Why EPR harmonization matters for the bedding industry

Fragmentation and competitiveness

The 2026 Single Market & Competitiveness Report, published by the European Commission, once again highlights a long-standing challenge for the European economy: fragmentation within the Single Market. Despite decades of integration, diverging national approaches continue to create barriers for companies operating across borders, affecting both competitiveness and efficiency.

These challenges are particularly visible in sectors with complex value chains and growing sustainability obligations, including the bedding industry.

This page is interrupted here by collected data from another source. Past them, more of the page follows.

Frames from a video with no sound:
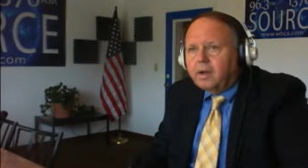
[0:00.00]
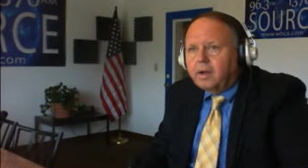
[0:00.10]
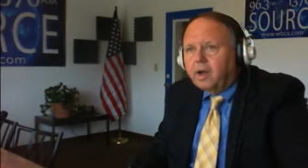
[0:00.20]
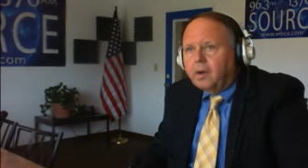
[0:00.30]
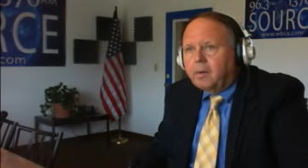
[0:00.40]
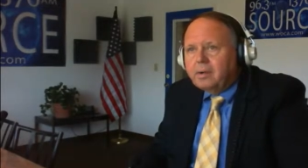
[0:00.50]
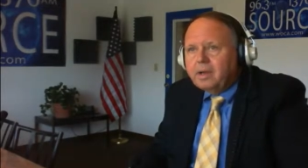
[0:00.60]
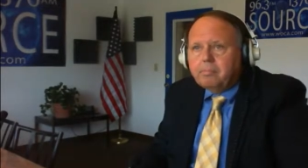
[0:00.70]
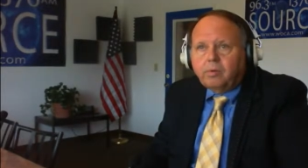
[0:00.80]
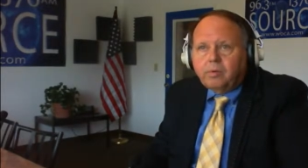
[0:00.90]
uh,
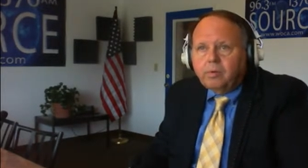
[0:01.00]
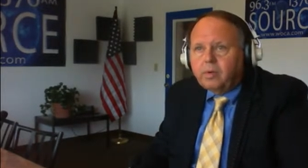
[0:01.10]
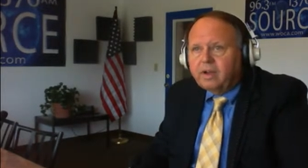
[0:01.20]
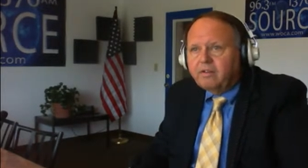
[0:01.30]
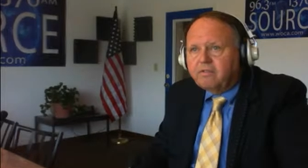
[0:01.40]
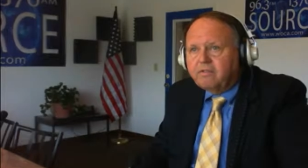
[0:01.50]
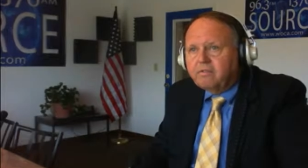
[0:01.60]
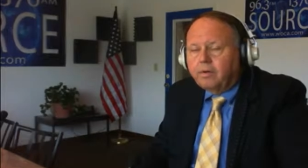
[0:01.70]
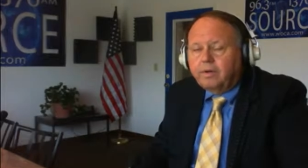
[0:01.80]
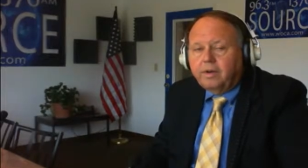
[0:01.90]
people who have
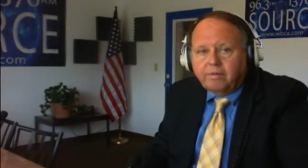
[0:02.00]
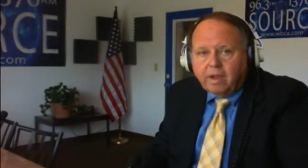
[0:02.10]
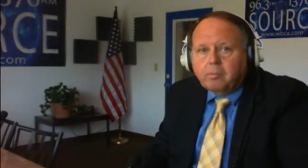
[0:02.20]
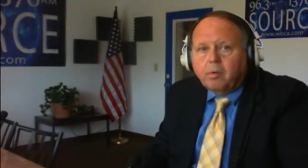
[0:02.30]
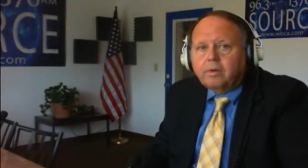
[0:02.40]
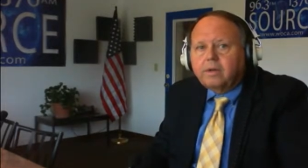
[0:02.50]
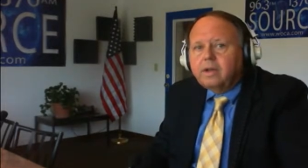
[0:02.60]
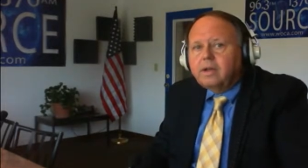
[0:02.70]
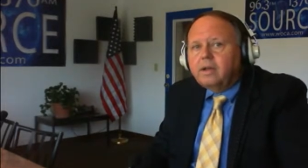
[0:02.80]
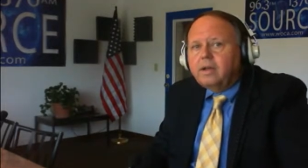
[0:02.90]
are disabled
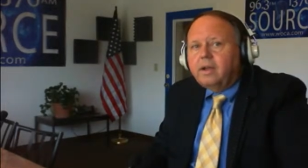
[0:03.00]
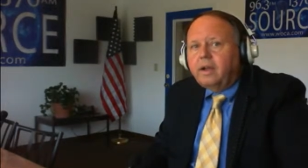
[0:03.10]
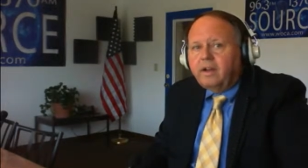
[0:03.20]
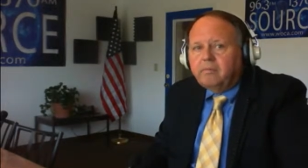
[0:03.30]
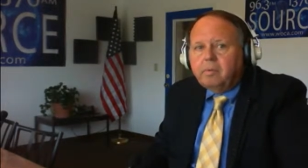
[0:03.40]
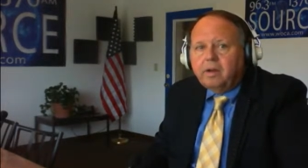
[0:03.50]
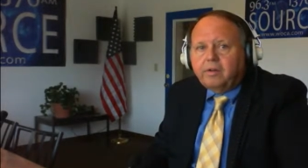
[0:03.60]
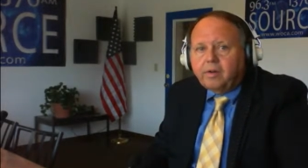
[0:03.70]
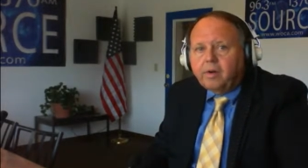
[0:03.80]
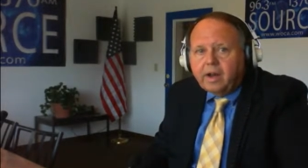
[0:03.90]
and have been
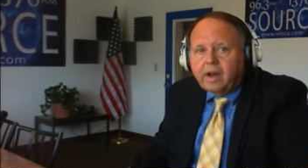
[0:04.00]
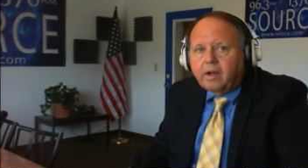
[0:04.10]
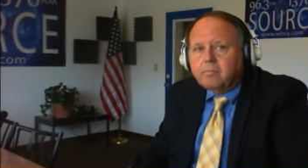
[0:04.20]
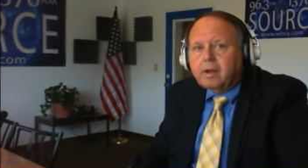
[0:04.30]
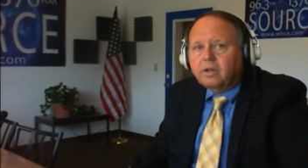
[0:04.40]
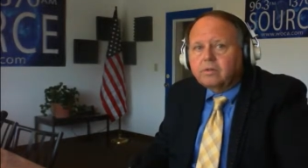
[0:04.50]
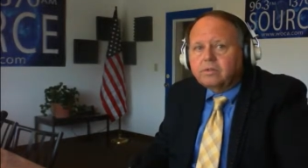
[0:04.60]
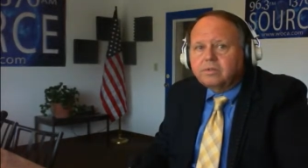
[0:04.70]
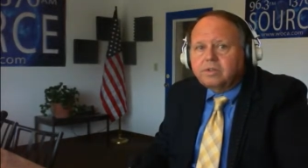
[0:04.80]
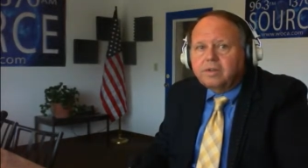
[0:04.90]
turned down by
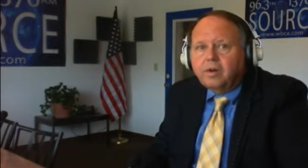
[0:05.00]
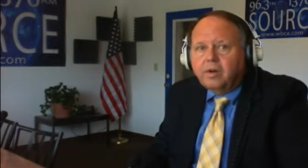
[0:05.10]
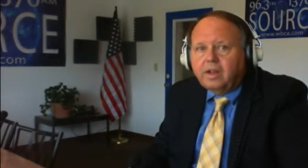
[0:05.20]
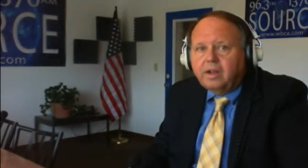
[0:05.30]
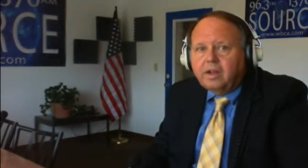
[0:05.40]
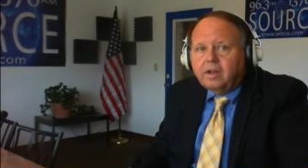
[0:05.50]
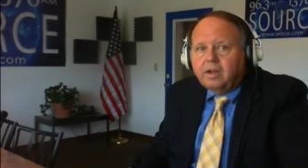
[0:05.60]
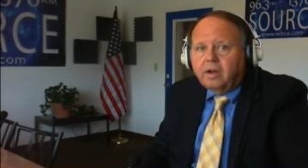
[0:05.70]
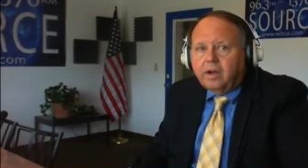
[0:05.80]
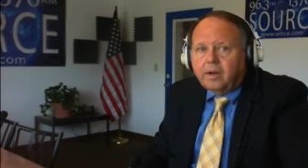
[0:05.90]
Social Security.
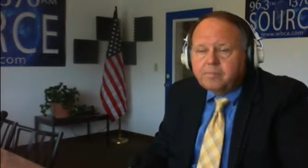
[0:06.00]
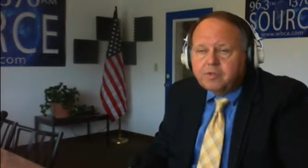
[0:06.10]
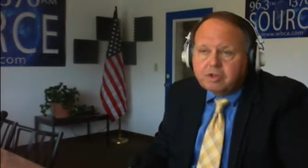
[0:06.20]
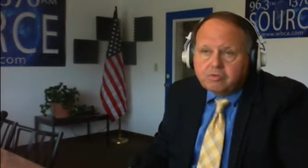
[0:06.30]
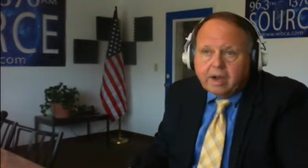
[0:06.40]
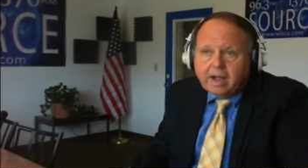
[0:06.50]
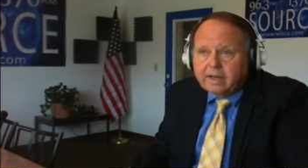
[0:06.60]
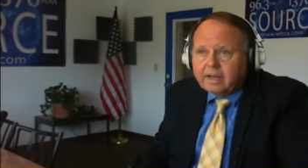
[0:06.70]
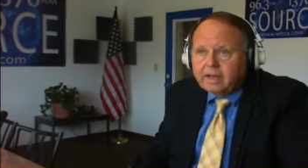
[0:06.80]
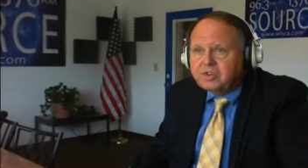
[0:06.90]
Uh, she tried a
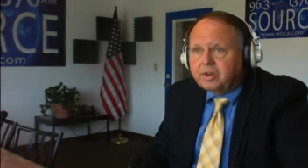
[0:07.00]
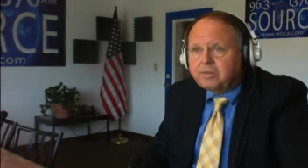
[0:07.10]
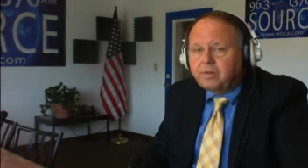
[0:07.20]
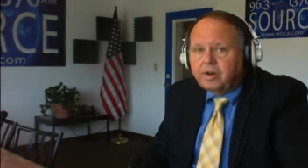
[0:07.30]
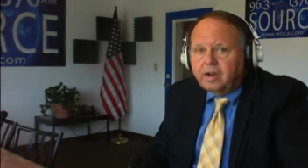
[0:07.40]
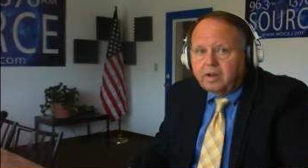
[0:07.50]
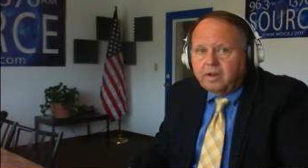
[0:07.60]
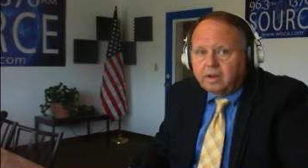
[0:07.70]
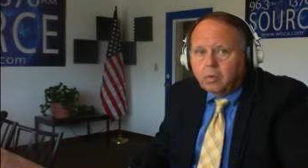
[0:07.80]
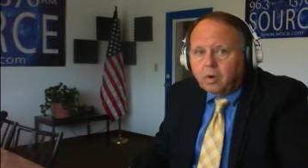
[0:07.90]
case yesterday
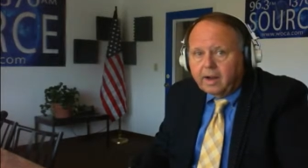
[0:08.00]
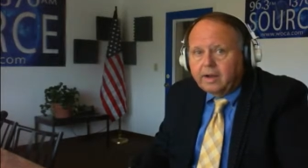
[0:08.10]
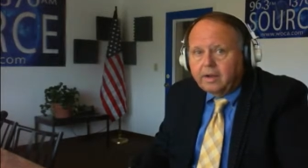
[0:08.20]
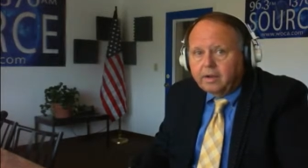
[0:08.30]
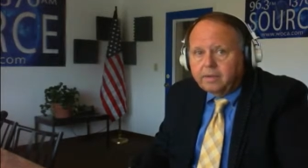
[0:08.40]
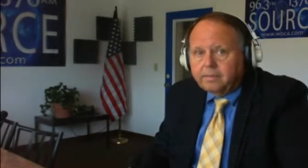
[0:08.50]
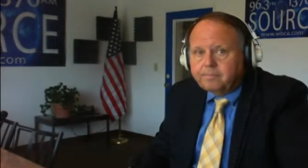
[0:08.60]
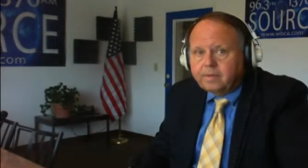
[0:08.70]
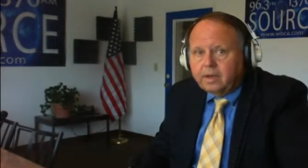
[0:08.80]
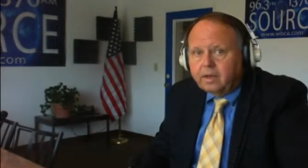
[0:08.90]
in Orlando,
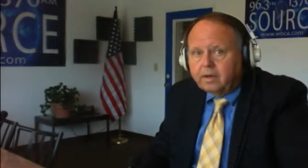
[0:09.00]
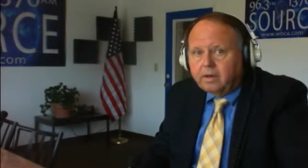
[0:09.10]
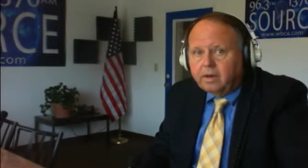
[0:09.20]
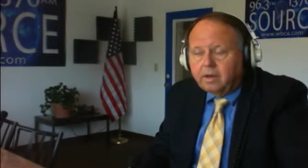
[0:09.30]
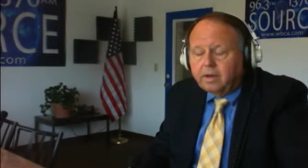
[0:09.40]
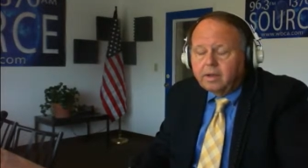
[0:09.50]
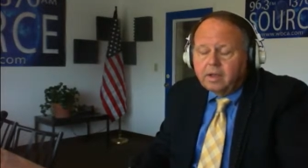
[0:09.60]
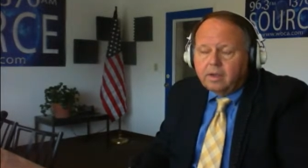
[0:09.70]
and uh,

Fragmentation and the Single Market

The Report underlines how regulatory fragmentation increases administrative burden, raises compliance costs, and limits economies of scale, especially for companies active in more than one Member State. When similar products are subject to different national rules, companies face duplicated reporting obligations, legal uncertainty, and reduced predictability.

While sustainability ambitions across Europe are increasing, and rightly so, differences in implementation risk weakening the overall effectiveness of EU policies and undermining the functioning of the Single Market.

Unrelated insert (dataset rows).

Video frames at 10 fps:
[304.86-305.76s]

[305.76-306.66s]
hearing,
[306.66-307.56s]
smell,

Extended Producer Responsibility in the bedding sector

Extended Producer Responsibility (EPR) is a key instrument of the EU’s circular economy framework. In the bedding sector, EPR schemes are intended to support better waste management, improve recycling rates, and incentivise more sustainable product design.

Mattresses, in particular, present specific challenges due to their material complexity and end-of-life treatment requirements. Well-designed EPR schemes can play an important role in addressing these challenges, provided they are implemented in a coherent and consistent manner.

Diverging national EPR schemes and their impact on companies

In practice, EPR schemes for mattresses are evolving very differently across Member States. Differences in scope, reporting requirements, fee structures, governance models, and timelines have led to a fragmented regulatory landscape.

For companies operating across borders, this fragmentation translates into increased administrative complexity and higher compliance costs. Instead of supporting sustainability in a streamlined way, divergent national approaches risk creating inefficiencies without necessarily delivering better environmental outcomes.

Why EU-level EPR harmonization is essential

Greater coordination and harmonisation of EPR at EU level would offer clear benefits. A more aligned framework could:

  • improve the effectiveness of environmental measures

  • reduce unnecessary administrative burden

  • provide greater legal clarity and predictability

  • ensure a level playing field across the Single Market

Importantly, harmonisation does not imply lowering ambition. On the contrary, it can help ensure that sustainability objectives are achieved more efficiently and consistently across Europe.

Aligning sustainability and competitiveness in the Single Market

As highlighted in the 2026 Report, sustainability and competitiveness should be mutually reinforcing objectives. Fragmented regulatory frameworks risk weakening both. By contrast, coherent EU-level approaches can support environmental goals while strengthening the competitiveness of European industry.

For the bedding sector, EPR harmonisation represents an opportunity to align circular economy ambitions with the realities of cross-border production and trade.

A coordinated approach as an opportunity for the bedding industry

At EBIA, we see EU-level coordination on EPR as a key element in strengthening the Single Market while supporting the transition towards more sustainable products and business models.

Creating clarity, consistency, and predictability in EPR schemes is essential, not only for the bedding industry, but also for achieving Europe’s broader environmental and economic objectives.